Clive Wilson

Personal information
- Full name: Euclid Aklana Wilson
- Date of birth: 13 November 1961 (age 64)
- Place of birth: Manchester, England
- Height: 5 ft 7 in (1.70 m)
- Positions: Left midfielder; left-back;

Senior career*
- Years: Team / Apps / (Gls)
- 1979–1987: Manchester City / 98 / (9)
- 1982–1983: → Chester City (loan) / 21 / (2)
- 1987–1990: Chelsea / 81 / (5)
- 1987: → Manchester City (loan) / 11 / (0)
- 1990–1995: Queens Park Rangers / 173 / (12)
- 1995–1999: Tottenham Hotspur / 70 / (1)
- 1999–2000: Cambridge United / 27 / (0)
- Total:  / 481 / (29)

= Clive Wilson =

English footballer

Euclid Aklana Wilson (born 13 November 1961) is an English former professional footballer who played in midfield and at left-back.

He notably played top flight football for Manchester City, Chelsea, Queens Park Rangers and Tottenham Hotspur, with appearances for QPR and Spurs coming in the Premier League. He also played in the Football League with Chester City and Cambridge United.

After his playing career ended, he became a supply teacher at Davenant Foundation School in Loughton, Essex. He now teaches Physical Education and is a supply teacher at Roding Valley High School in Loughton Essex. He was also a Physical Education teacher at St. Johns secondary school in Epping.

==Playing career==

===Manchester City===
Wilson was a member of the Manchester City youth team which lost to Aston Villa in the 1980 FA Youth Cup Final. He made his first team debut in a League Cup tie against Stoke City in October 1981. After a productive spell on loan at Chester produced more than 20 league appearances, Wilson's subsequent appearances were infrequent until the 1984/85 season which saw him win a regular place on the left side of midfield.
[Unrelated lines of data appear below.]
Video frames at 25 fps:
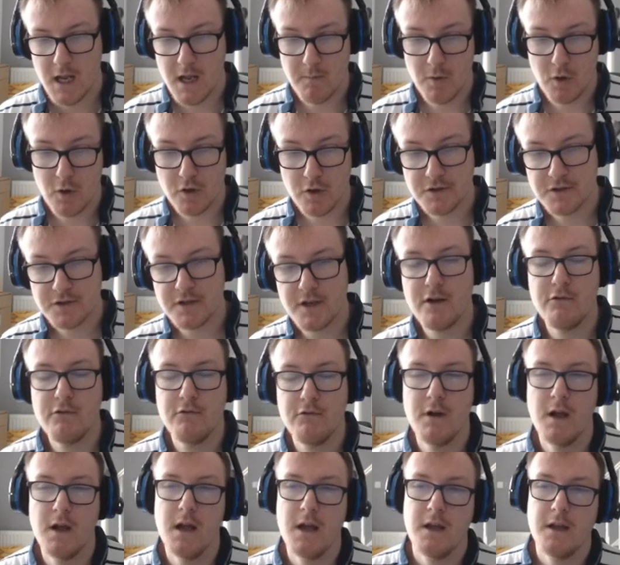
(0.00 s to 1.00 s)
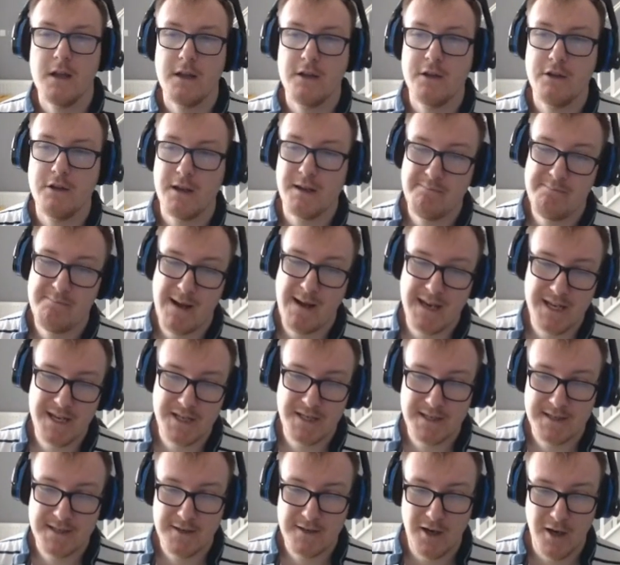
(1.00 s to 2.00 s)
Also, you can banish
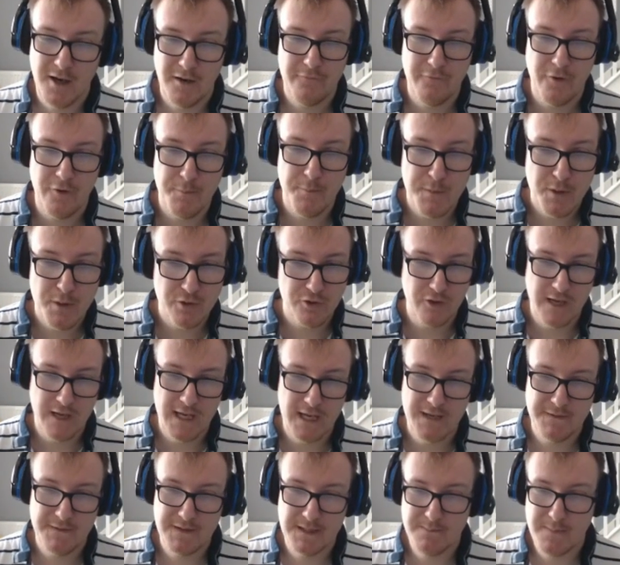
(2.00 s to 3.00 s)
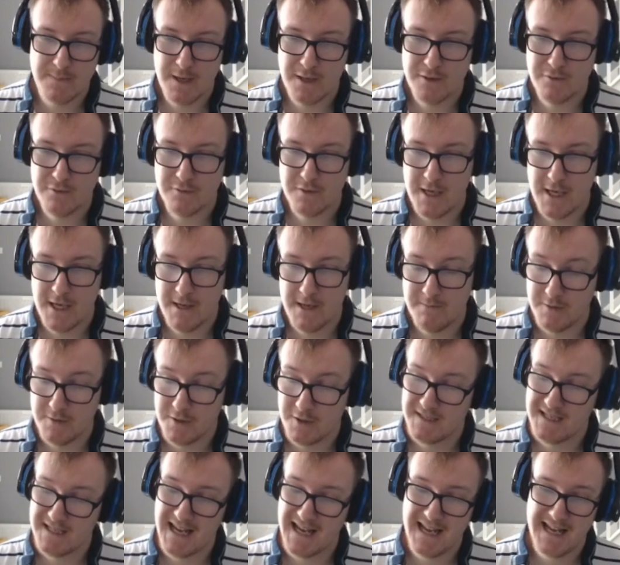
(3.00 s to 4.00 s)
this card from your grave
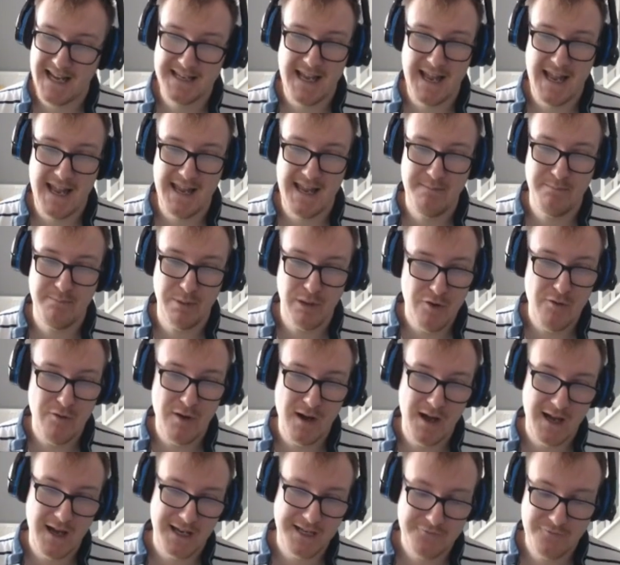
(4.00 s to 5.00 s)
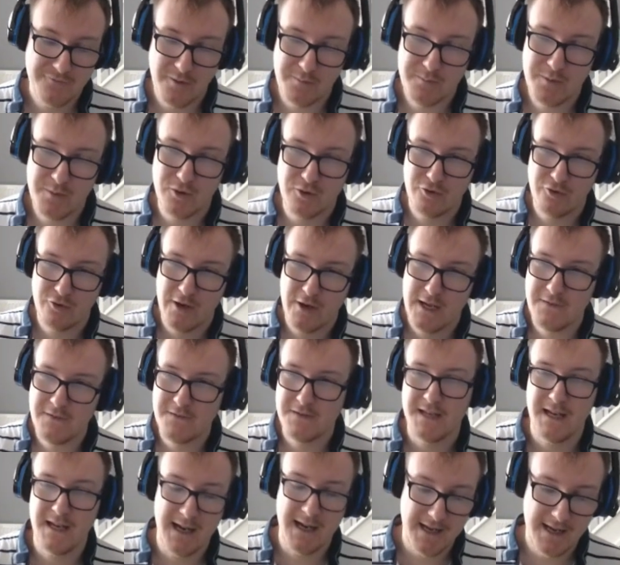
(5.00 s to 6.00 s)
to add a Blue-Eyes from your grave
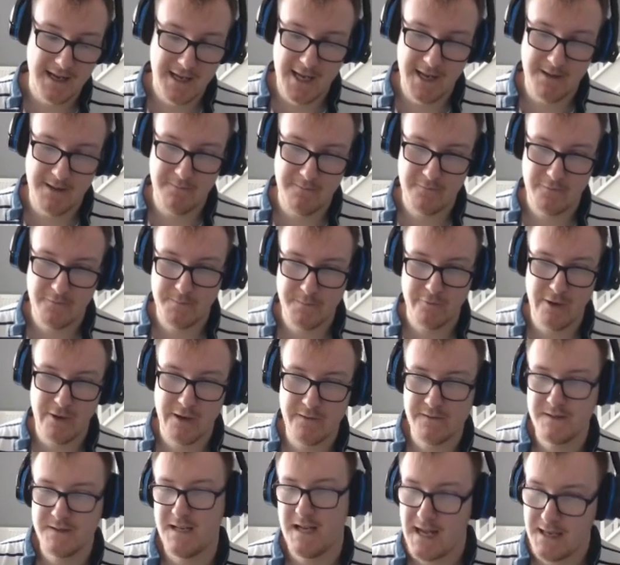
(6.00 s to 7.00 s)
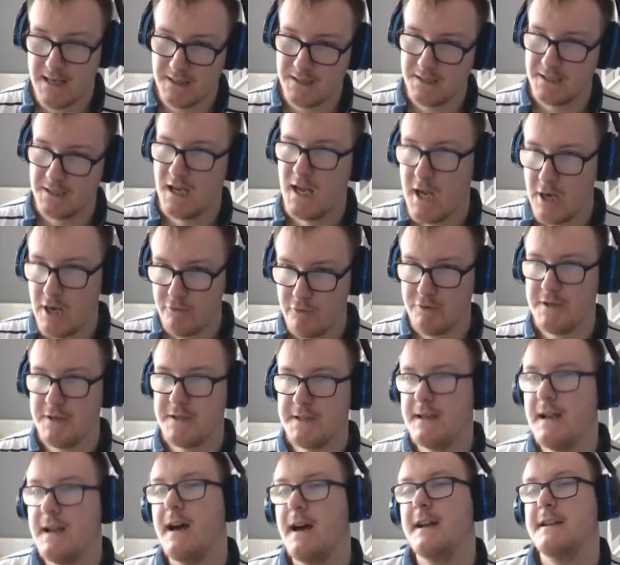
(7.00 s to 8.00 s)
to your hand, which is
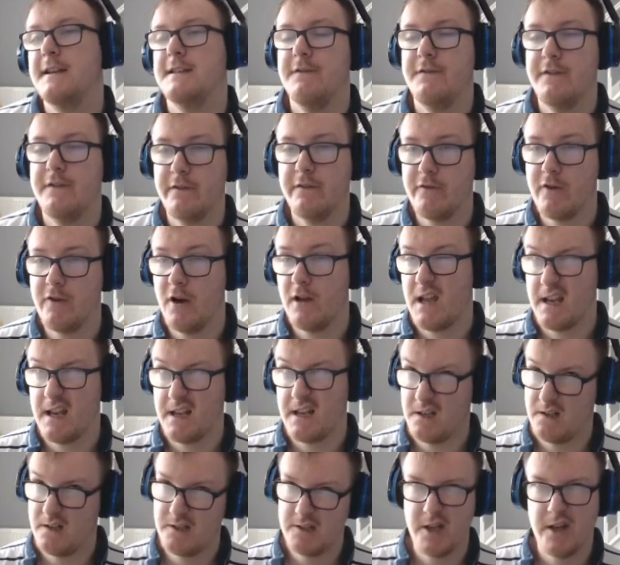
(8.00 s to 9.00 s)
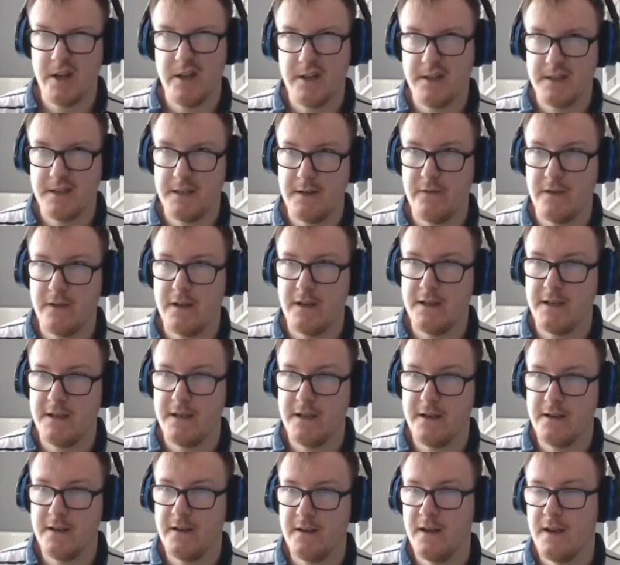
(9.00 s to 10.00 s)
nice if you've got like an alternative in
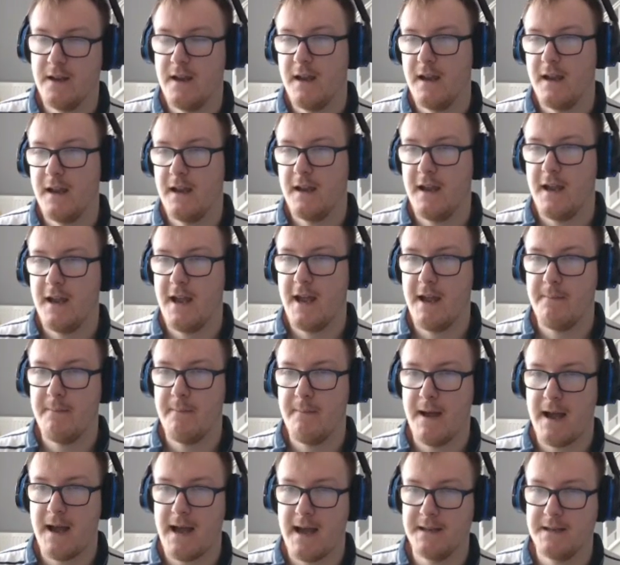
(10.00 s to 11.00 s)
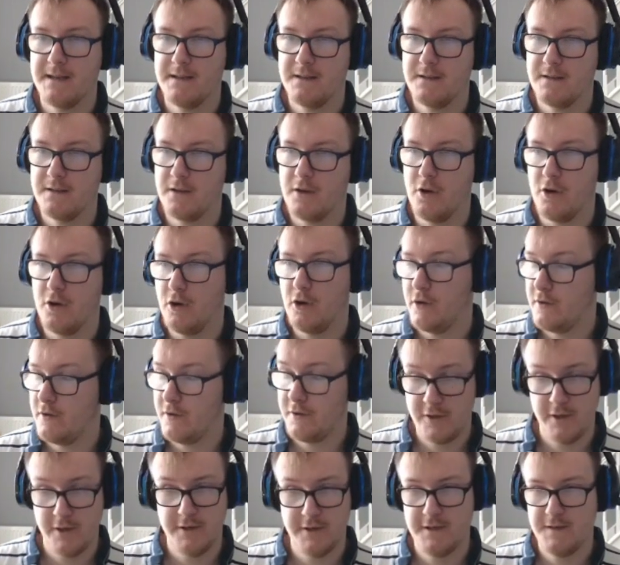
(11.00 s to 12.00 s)
your hand or
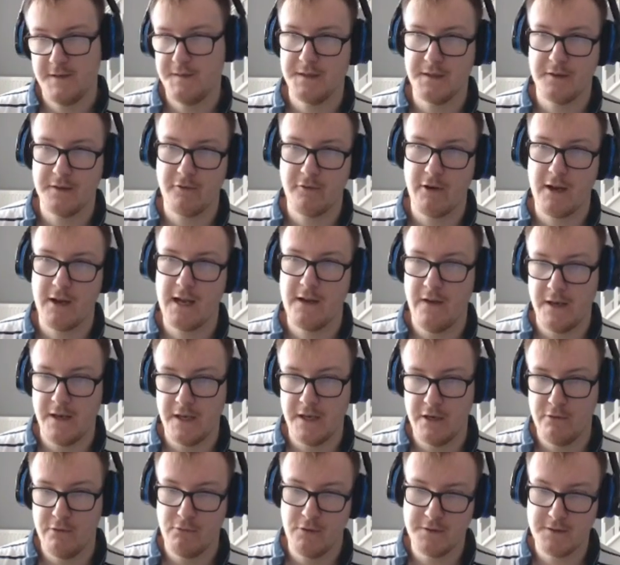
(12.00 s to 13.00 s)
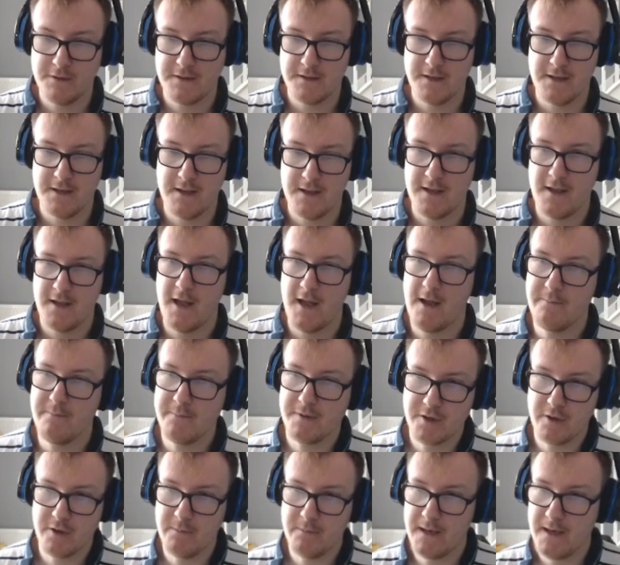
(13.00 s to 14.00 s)
alternatives in the grave and you want to
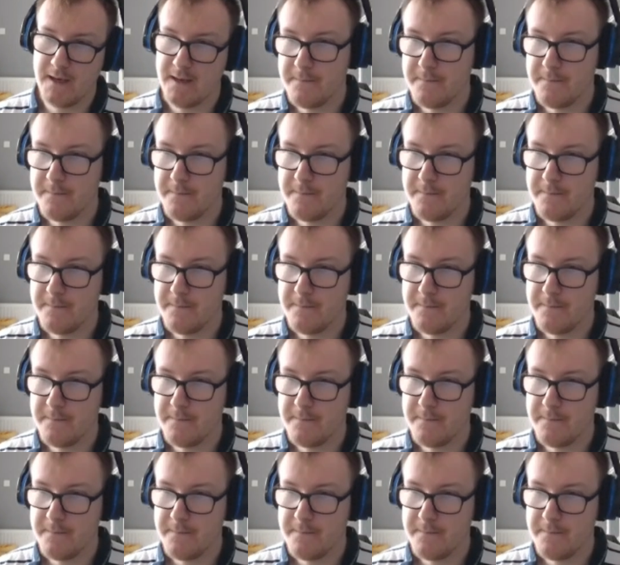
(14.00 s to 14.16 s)
summon it.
Upon Paul Power's departure for Everton in 1986 Wilson reverted to the number three shirt for the 1986/87 first division campaign.

===Chelsea===
After City's relegation Wilson signed for Chelsea, where he played regularly on the left of midfield before moving on to Queens Park Rangers in 1990.

===Queens Park Rangers===
Wilson made his QPR debut against Nottingham Forest in a 1–1 draw at the City Ground in August 1990. He was signed as a midfielder for QPR but the following season the new QPR boss, Gerry Francis, switched him to play left-back. It was here that Wilson truly found his position as his speed allied to his excellent passing ability made him an excellent defender. Over the next four seasons he was a near ever-present for Rangers and he went on to play 172 league games for the R's, scoring 12 goals, all but one scored from the penalty spot.

===Tottenham Hotspur===
In the summer of 1995 he was allowed to leave on a free transfer and he joined Tottenham Hotspur (signed by his ex QPR boss Gerry Francis) where he turned out for another four seasons, despite being in the twilight of his career. He scored once in the league for Tottenham against Leicester City in September 1996, and once in the FA Cup against Wolverhampton Wanderers in January 1996. He made just one appearance in his final season at Spurs (1998–99), against Liverpool in the League Cup.

===Cambridge United===
He left Spurs in 1999 and played one more season for Cambridge United, ensuring their survival in Division Two a season after promotion, before retiring.

==Personal life==
Born to Jamaican parents, Wilson was named after the scientist Euclid by his father. He chose to use the name Clive however in later life.

His younger brother, Gus Wilson, was also a professional footballer who started as a trainee at Manchester City.
His daughter, Siobhan Wilson, played collegiate in the United States for Georgia State University and has also played professionally for Málaga and Sassuolo.

In 2009, Clive started teaching at Davenant Foundation School in Loughton, Essex, and now teaches at Roding Valley High School, Loughton, Essex. As well as teaching Physical Education, he also substitutes for subjects such as English, Maths, History and Geography.

Clive has spent some time coaching at Chigwell based football club, Colebrook Royals FC.